Brainwashed against the Kurds

Polat Can explained, “The Arab clans in Deir al-Zor told us, ‘Don’t bring the regime back here. You’re Kurds and we don’t like you, but at least you’re Sunnis—we can work with you.’ The Syrian regime used to brainwash the Arab population against the Kurds by telling them we’re Zionists, atheists, capitalists. But in the regions that are almost 100 percent Arab, there have been no uprisings against the SDF.”

The recent Turkish invasion brought together Kurdish groups that used to oppose PYD dominance. Nari Mattini, a longtime opponent of the SDC, has now joined them. Mohsen Tahir, a member of the Kurdish National Council (ENKS), created at the instigation of the PDK (Democratic Party of Kurdistan), which is on good terms with Turkey and is intended to counterbalance PYD-PKK influence in the region, now admits that the priority is Kurdish unity to stop ethnic cleansing. That unity will depend on how relations between the PYD and the PDK develop; currently the PYD will not allow any other military force on the ground in Rojava.

In Ain Issa, midway between Raqqa and Kobane, a Russian patrol suddenly emerged from a military base: Russia has replaced the United States here. We had already encountered a Russian patrol near the Tell Tamr front line further east, around Hasakah, and a US patrol near the eastern oil fields. It’s unclear who is calling the shots.

Do the Kurds trust the Russians more than they trust the United States?
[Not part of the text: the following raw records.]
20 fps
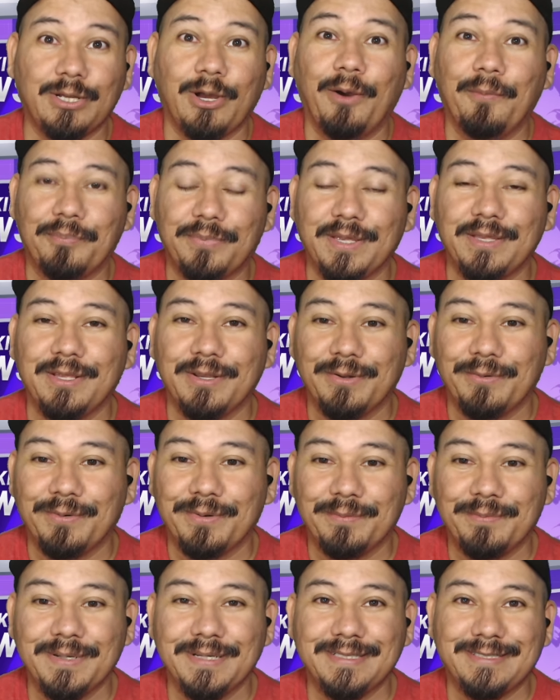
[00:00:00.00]
something. You know
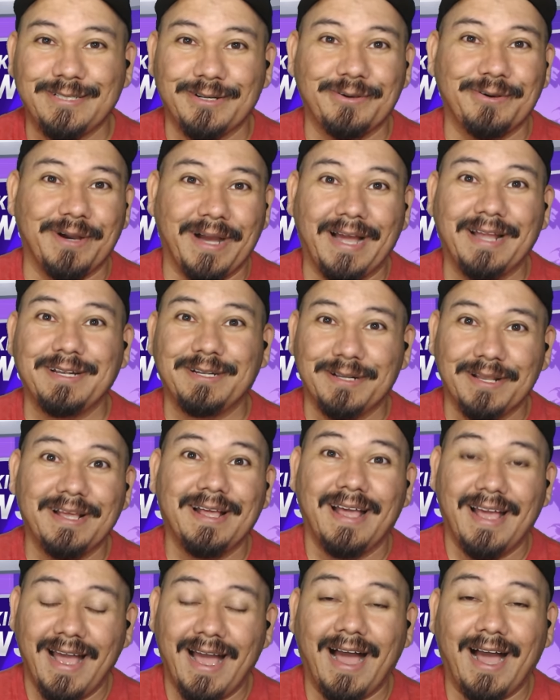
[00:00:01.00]
what I mean? So I
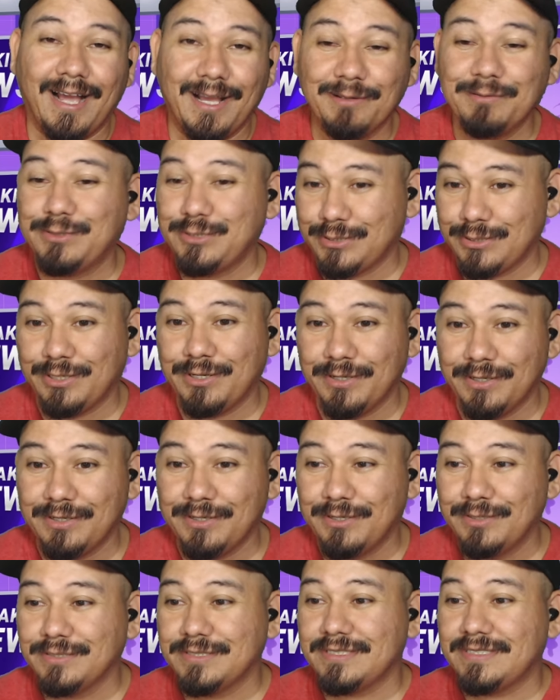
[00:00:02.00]
I sure
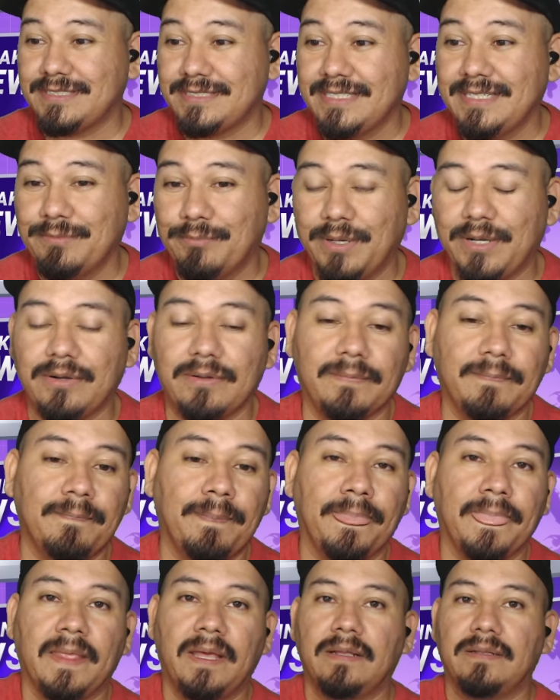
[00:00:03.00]
use a seatbelt.
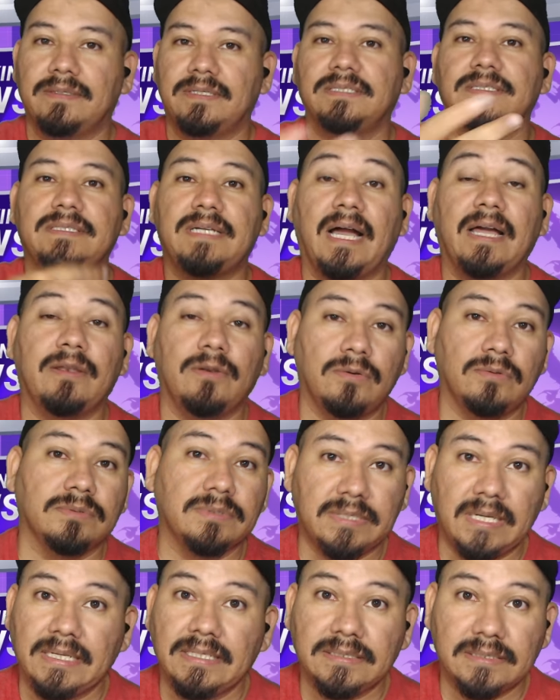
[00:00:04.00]
This guy
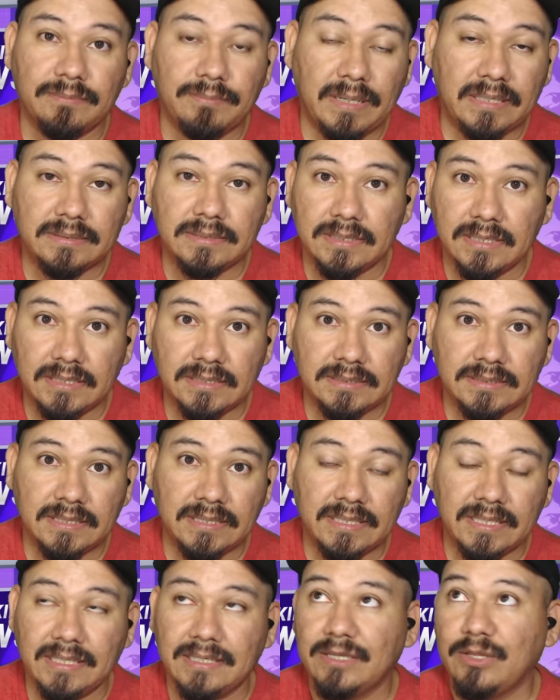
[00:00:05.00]
knows that he's about to get a
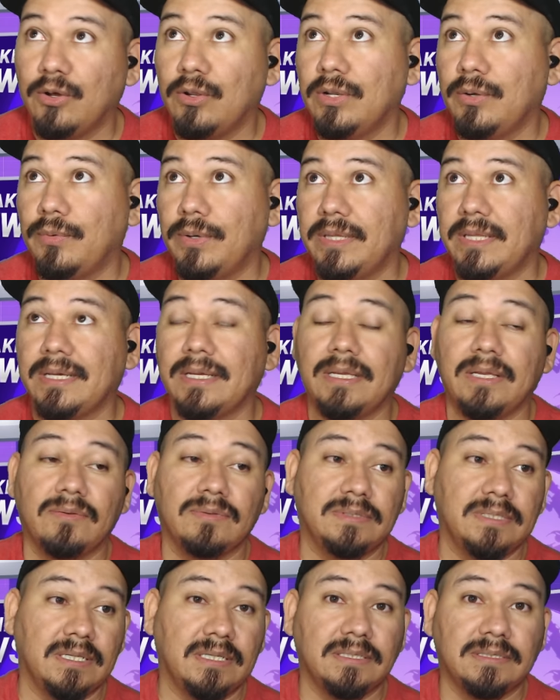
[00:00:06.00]
ticket, and the only way they can give
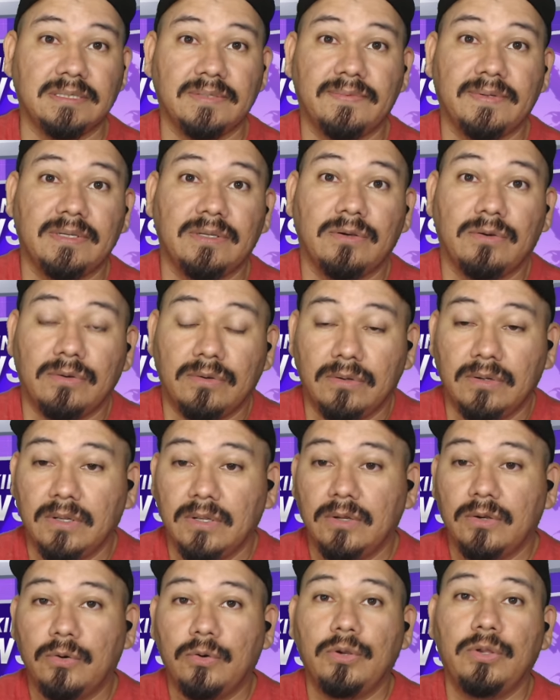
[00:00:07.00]
you tickets is if you know
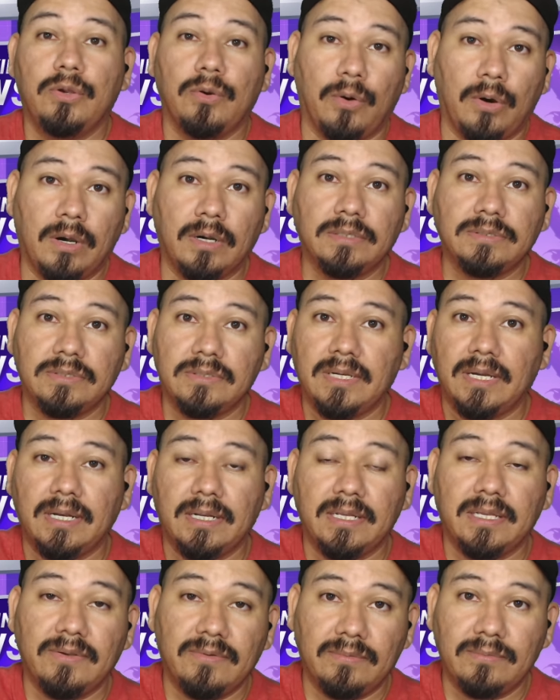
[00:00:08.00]
who you are. So you got
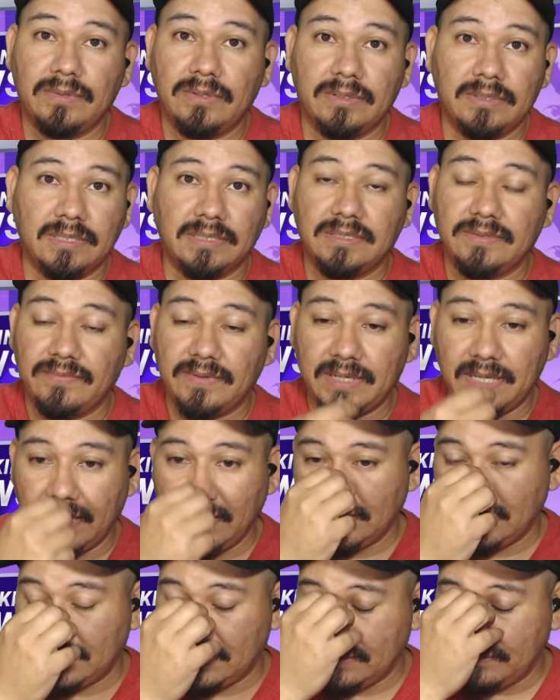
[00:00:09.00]
to give them your
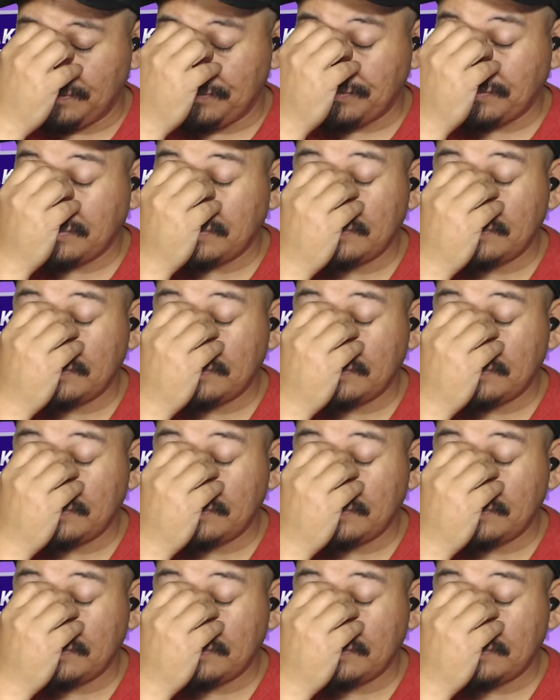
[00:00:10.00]
identification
Abdi told us that, for now, “Moscow is working on a solution between the Kurds and the Syrian regime.” But he and other prominent Kurds know Russia and Turkey made a bargain over Rojava that benefited the Syrian government. “Initially, Russia ‘gave’ Afrin to Turkey in exchange for Homs, Ghouta, and a small part of Idlib for the Syrian regime. Then it ‘ceded’ Ras al-Ayn and Tell Abyad to Turkey in exchange for another bit of Idlib.” The Kurds could be the biggest losers in these trades.
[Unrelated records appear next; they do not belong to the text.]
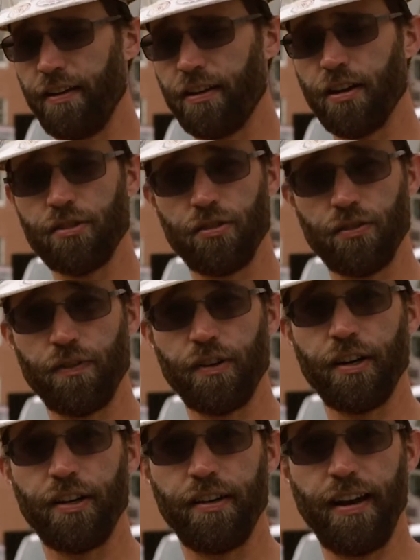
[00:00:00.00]
Console is
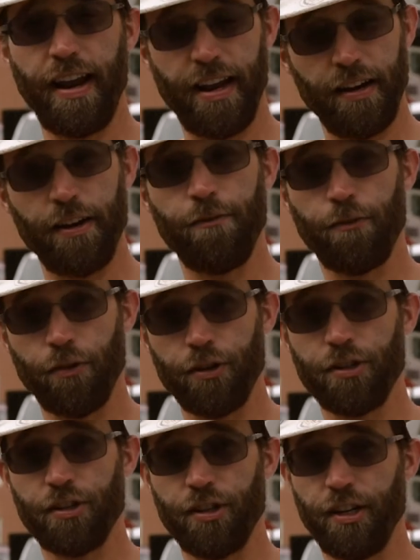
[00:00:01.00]
very handy for
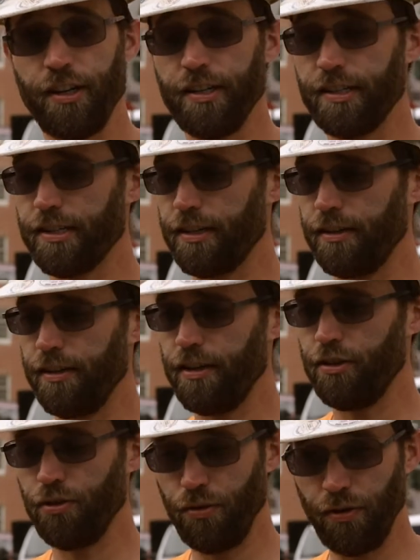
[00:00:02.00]
us, and it's
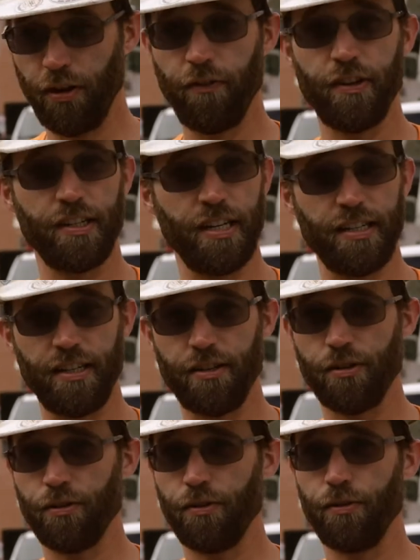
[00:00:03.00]
intuitive. It's easy
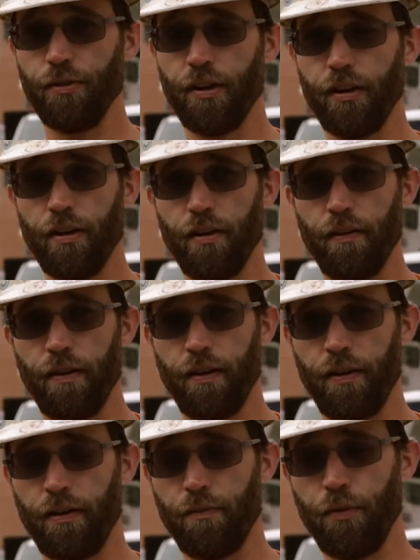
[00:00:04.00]
to
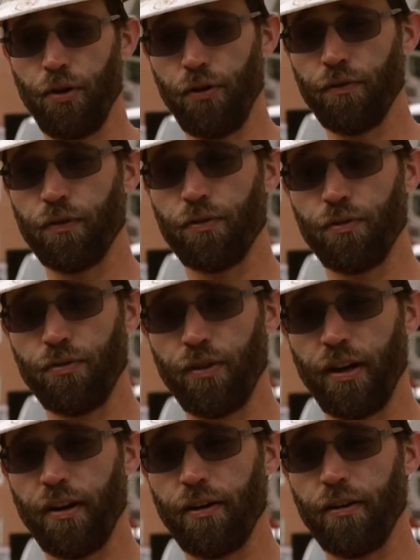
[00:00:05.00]
maneuver through
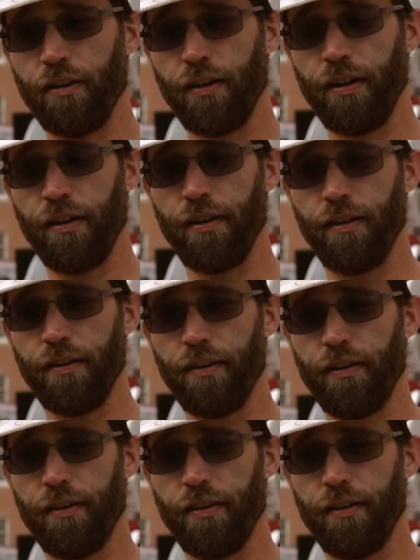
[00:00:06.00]
there, and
It was cold and wet in Kobane, and reconstruction work in the town was on hold because of fears of another invasion. In 2014 the invader was ISIS. Kobane is now threatened by the Turkish army and its allied militias, some including former jihadist fighters. The inhabitants, convinced that war was imminent, were digging tunnels to withstand attack. If it happens, the fate of Kobane might determine Rojava’s fate too.